Wanted: the 'Whole Foods Effect'
Detroiters are hoping the arrival of a Whole Foods store will spur the revitalization of Midtown.
A little over eight years ago, during a New Urban News tour of the Logan Circle-14th Street NW section of Washington, DC, Cheryl Cort of the Coalition for Smarter Growth pointed to a handsome Whole Foods store, and observed that the store's arrival had been a huge boost to the area.
After the store opened on P Street in around 1999, the pace of improvement in the neighborhood picked up.
Now Detroiters are so eager for the "Whole Foods Effect" that according to an article in Salon, they've offered the retailer $4,2 million to open a store in Detroit's Midtown section. An organization named Midtown Detroit Inc. worked at luring Whole Foods to Detroit.
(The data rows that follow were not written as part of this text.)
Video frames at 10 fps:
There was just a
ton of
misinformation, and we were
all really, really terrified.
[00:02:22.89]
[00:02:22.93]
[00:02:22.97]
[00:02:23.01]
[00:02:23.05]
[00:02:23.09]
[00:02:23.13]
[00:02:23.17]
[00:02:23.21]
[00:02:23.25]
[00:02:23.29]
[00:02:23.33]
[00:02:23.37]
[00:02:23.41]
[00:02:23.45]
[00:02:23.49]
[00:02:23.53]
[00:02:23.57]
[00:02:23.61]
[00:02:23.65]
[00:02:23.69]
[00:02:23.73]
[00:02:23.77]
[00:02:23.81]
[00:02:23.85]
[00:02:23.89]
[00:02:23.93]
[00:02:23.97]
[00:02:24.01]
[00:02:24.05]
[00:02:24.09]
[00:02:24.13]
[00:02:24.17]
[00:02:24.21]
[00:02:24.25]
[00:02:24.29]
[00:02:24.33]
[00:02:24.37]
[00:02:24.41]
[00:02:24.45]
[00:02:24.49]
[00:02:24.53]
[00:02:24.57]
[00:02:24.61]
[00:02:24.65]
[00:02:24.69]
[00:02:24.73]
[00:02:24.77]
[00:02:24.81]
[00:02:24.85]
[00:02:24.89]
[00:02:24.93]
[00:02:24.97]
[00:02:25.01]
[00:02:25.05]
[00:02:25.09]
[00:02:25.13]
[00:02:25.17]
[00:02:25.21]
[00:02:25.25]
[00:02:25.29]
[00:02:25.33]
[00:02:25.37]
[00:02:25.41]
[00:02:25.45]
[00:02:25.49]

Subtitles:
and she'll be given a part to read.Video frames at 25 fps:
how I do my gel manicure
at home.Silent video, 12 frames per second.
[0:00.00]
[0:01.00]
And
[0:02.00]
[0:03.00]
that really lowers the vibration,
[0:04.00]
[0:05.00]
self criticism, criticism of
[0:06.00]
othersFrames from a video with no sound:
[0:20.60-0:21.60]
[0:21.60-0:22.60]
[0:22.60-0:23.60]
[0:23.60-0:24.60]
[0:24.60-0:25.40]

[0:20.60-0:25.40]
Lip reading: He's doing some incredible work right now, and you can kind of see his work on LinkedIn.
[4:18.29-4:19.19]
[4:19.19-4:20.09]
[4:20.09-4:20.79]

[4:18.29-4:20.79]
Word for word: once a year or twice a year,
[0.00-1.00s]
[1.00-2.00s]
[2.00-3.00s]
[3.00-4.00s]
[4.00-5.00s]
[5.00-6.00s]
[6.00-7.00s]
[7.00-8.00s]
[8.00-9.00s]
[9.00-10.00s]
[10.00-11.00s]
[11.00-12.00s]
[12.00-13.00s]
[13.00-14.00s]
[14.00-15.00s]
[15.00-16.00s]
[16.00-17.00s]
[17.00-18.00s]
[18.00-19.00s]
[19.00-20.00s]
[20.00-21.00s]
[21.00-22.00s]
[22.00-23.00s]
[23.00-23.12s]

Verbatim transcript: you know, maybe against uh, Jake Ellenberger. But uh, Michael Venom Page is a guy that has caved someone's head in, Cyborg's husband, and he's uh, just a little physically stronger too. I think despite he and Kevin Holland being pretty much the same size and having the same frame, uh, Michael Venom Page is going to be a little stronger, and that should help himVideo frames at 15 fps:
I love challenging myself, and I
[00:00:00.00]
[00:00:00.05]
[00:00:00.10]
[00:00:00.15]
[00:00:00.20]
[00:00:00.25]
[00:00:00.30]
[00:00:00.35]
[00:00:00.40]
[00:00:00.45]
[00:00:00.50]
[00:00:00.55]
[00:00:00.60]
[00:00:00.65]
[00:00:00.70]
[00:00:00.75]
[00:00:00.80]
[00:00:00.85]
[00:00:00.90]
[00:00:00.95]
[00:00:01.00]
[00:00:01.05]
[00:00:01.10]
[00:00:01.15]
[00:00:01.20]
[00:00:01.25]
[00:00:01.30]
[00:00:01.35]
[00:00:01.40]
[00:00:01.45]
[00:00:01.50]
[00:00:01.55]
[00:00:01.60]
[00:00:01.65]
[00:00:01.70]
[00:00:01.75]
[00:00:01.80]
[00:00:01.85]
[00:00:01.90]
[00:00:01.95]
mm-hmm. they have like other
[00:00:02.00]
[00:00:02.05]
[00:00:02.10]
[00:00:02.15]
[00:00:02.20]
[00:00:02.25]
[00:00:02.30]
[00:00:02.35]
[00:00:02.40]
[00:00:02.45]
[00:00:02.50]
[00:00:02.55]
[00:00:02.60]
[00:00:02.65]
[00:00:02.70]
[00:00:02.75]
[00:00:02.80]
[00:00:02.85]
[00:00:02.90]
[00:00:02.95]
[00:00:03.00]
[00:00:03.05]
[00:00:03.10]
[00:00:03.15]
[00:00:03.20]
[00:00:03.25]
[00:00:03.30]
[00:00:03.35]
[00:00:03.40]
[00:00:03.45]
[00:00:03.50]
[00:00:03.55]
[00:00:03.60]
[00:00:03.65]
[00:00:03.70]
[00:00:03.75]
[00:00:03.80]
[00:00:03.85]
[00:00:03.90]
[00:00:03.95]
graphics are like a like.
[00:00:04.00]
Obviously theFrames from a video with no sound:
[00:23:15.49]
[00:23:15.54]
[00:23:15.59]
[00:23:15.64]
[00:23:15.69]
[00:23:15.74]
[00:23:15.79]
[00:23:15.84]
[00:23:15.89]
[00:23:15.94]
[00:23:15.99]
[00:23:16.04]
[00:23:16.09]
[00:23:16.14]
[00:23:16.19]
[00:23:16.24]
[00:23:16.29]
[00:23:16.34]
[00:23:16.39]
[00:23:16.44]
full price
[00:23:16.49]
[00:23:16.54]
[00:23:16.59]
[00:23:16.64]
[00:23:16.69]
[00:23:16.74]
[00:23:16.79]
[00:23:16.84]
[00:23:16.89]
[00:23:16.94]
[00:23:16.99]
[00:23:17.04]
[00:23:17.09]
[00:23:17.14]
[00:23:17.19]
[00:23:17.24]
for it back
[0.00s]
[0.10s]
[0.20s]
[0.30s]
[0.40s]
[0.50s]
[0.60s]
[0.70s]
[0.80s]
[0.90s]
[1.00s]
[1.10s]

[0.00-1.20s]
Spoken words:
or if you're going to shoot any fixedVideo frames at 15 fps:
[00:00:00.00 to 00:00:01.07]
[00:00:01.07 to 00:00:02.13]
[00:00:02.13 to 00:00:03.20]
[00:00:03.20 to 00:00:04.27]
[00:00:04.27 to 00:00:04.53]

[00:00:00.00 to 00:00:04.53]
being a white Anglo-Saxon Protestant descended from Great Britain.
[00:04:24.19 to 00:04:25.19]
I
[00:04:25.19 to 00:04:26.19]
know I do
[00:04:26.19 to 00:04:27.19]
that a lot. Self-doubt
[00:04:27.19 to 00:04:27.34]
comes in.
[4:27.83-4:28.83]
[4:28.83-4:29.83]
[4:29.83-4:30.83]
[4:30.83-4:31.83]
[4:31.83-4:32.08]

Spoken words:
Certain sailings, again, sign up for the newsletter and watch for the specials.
The Detroit Free Press reported that ground will be broken May 14 for the 21,o00 sq. ft. store. "It is the first time that the Austin, Texas-based Whole Foods, which operates 320 stores in three nations, will build a store in a distressed urban location," the Free Press said.
"We see a city at an inflection point," Walter Robb, Whole Foods co-CEO, told the Detroit Economic Club in April. "We see citizens with determination and resiliency and spirit the likes of which we haven't seen around the United States."
Writer Will Doig, in his Salon article, said one major reason for Whole Foods' beneficial effect on not-yet-thriving urban neighborhoods is that the retailer stays open later than many other shops around it. This helps to extend the length of the shopping day. Evening foot traffic arrives, and new kinds of businesses can prosper.
The arrival of Whole Foods or similar upscale retailers also gives a neighborhood the sense of having been approved by an entity that matters. Suddenly the neighborhood possesses more credibility as a place to live.